The gas is produced based on demand from the Parnaíba Complex. Onshore non-associated gas is more competitive in terms of the cost of discovery, development and production per cubic meter, resulting in the generation of energy at more attractive costs for the Brazilian electricity system. In 2017, Eneva reached the milestone of more than 100 wells drilled in the Parnaíba Basin.

== New projects ==
In the 2018 A-6 New Energy Auction, a new project provided for the installation of the Parnaíba V TPP, which would add 386 MW of power to the complex. It should generate energy through the combined cycle, using the steam generated from the heat produced by Parnaíba I (a combination of the Maranhão IV and Maranhão V plants), without the need for additional natural gas to generate energy.

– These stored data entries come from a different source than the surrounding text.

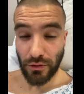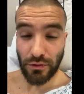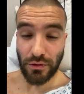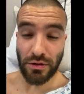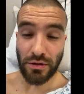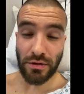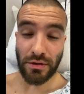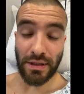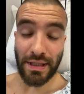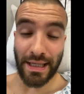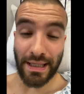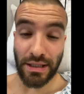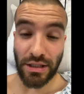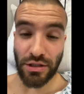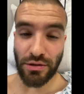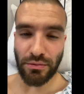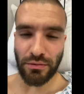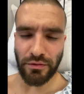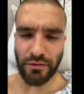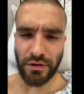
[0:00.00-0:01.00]
to
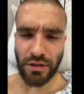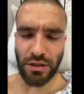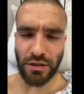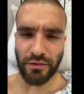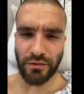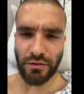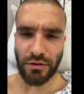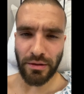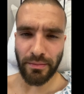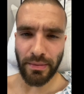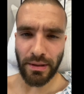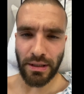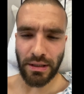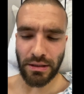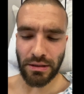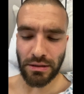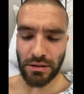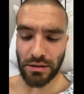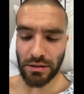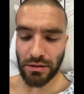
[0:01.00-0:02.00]
actual recovery
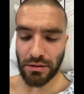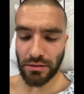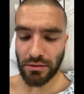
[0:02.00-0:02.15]
begins.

In the A-6 Auction held in October 2019, another project included the construction of the Parnaíba VI project with a capacity of 92 MW, also using the combined cycle. It is the result of the expansion of the MC2 Nova Venécia 2 thermal power plant (178 MW), which will increase to 270 MW. The total capacity of the complex should increase to 1.9 GW.

== Energy capacity ==
The complex is divided into:

- Maranhão IV, with 337.6 MW;
- Maranhão V, with 337.6 MW;
- MC2 Nova Venecia 2, with 178 MW;
- Maranhão III, with 519 MW;
- Parnaíba IV, with 56 MW;
- Parnaíba V, with 385.7 MW.

== Reservoir-to-Wire model ==
The reservoir-to-wire (R2W) model consists of thermal generation in the vicinity of onshore natural gas producing fields. The energy produced in the Parnaíba Complex is sent to the National Interconnected System (SIN) via the transmission network that passes nearby.